高価な料理だと思って食べていたが、食材の産地、原料は全く違った。笑い話のような話ですが、高級ホテルで実際にあった。そして、そのような偽装事件が他のレストランでも発覚したことにはびっくりです。料理人が勝手にやったというには大規模であり、企業ぐるみであったというのが真相ではないかと思います。
経営責任者が知らなかったと言うのであれば、そのこと自身が問題と指摘されるような事件です。赤福、ミートホープ事件、関西老舗料亭などの事件が過去にあり、1つの偽装事件を契機に芋づる式に他の同種の偽装事件があきらかになる構図も似ています。過去にあった偽装事件、不正事件を教訓にすることが出来ない企業であり、自分たちは大丈夫だとおごっていたからかもしれません。また、現場で働いている職員は詐称、偽装表示していることを知っていたはずです。しかし、その現場で働いている職員が不正を告発できない職場環境も問題です。低賃金、長時間労働、家父長的な職場環境、企業内で社会的な常識が通用しないなどが底流にあったのでは思われます。
企業人である前に、人間としての社会的常識、倫理観、法に基づく正義などが欠如していたといわざるを得ません。北海道ではJR北海道の多発する事故、社内モラルの低下、国道交通省からの度重なる勧告などがされました。そして、次々と安全安心を軽視する経営姿勢、経営者のモラル崩壊、現場労働者の士気低下現象などが顕在化しています。食と公共交通機関との違いはありますが、企業経営者の効率、利益優先主義、法律の無視、社会的常識の欠如、職員のモラル低下、内部告発ができない職場風土と環境などは共通しているように感じます。
<阪神阪急ホテルの食材偽装>
メニューと異なる食材を使い問題になった阪急阪神ホテルズは29日、大阪市内で取締役会を開き、辞任する出崎弘社長の後任に、藤本和秀取締役常務執行役員を充てる人事を決めた。親会社の阪急阪神ホールディングスの野崎光男取締役が阪急阪神ホテルズの非常勤の会長に就任する。いずれも11月1日付。出崎社長は28日の記者会見でメニューの一部が偽装だったことを認め、その責任を取って辞任すると表明していた。
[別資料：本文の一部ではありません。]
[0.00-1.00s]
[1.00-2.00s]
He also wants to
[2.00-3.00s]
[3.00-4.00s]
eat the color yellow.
阪急電鉄出身の出崎氏から、ホテル生え抜きの藤本氏にバトンタッチし、管理体制の強化などに取り組む。
<北海道札幌での偽装表示>
関西や札幌のホテルなどでメニュー表示と異なる食材が使われていた問題で30日、新たに札幌の飲食店とホテルの計2施設で、エビを使った料理のメニューに誤表示があったことが分かった。JR札幌駅直結の商業施設「エスタ」を運営する札幌駅総合開発(札幌市中央区)は同日、エスタ内の中華料理店「札幌四川飯店」で「シバエビチリソース」(小1300円)など「シバエビ」と表示していた3品で、実際にはバナメイエビを使っていたと発表した。
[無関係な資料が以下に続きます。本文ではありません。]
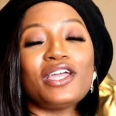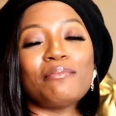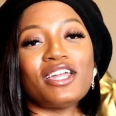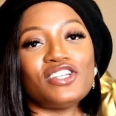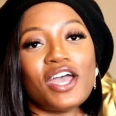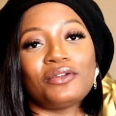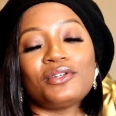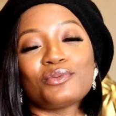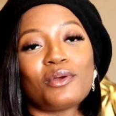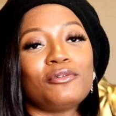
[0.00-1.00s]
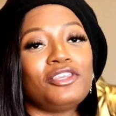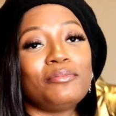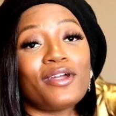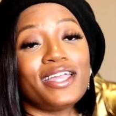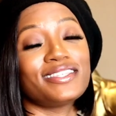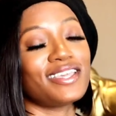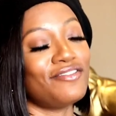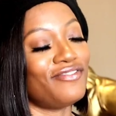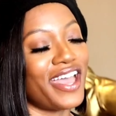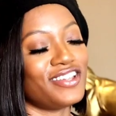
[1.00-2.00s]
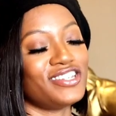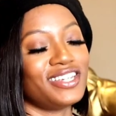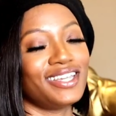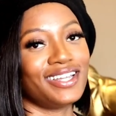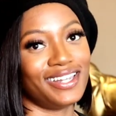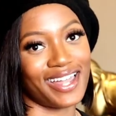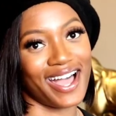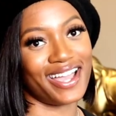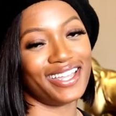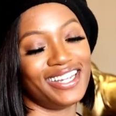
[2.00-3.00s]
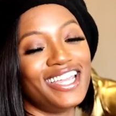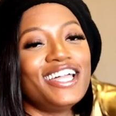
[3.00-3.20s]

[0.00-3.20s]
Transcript: and my channel is where beauty brains and fashion collide.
同社は店側に聞き取りした結果として「小さいエビをシバエビと呼ぶ習慣により生じた誤表示で、偽装ではない」と説明。誤表示は2006年ごろからとみられている。店側は「仕入れ値に応じた安い価格で提供してきた」として返金には応じない方針を示している。
ホテル札幌ガーデンパレス(同)でも05年から宴会コースで、実際にはバナメイエビを使っていたのに「シバエビのチリソース」などとホームページに表示していたことが同日、分かった。